Exercise materials:
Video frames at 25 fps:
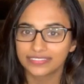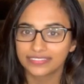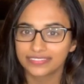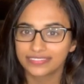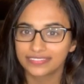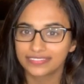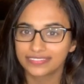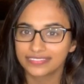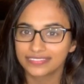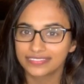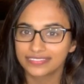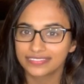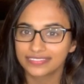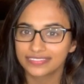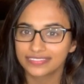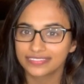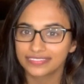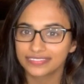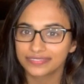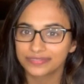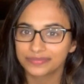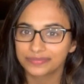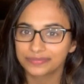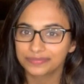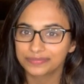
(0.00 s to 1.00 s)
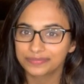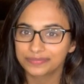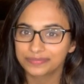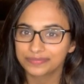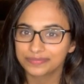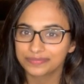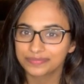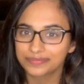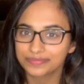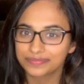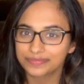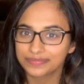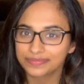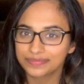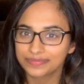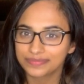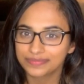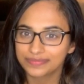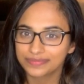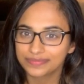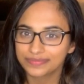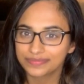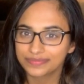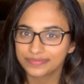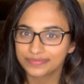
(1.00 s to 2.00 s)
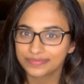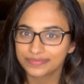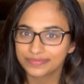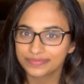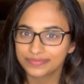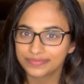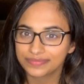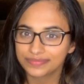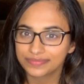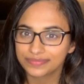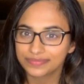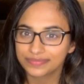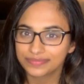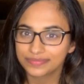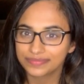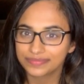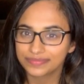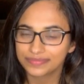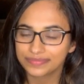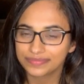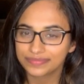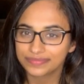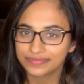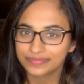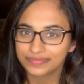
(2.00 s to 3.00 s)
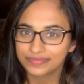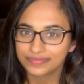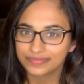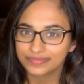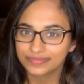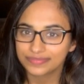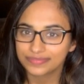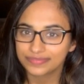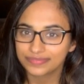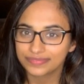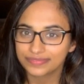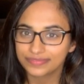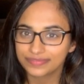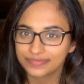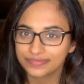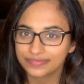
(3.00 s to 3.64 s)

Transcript: (not speaking)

About this task:
Repeat verbatim all the material, but not the pictures.

Result of this task:
Video frames at 25 fps:
(0.00 s to 1.00 s)
(1.00 s to 2.00 s)
(2.00 s to 3.00 s)
(3.00 s to 3.64 s)

Transcript: (not speaking)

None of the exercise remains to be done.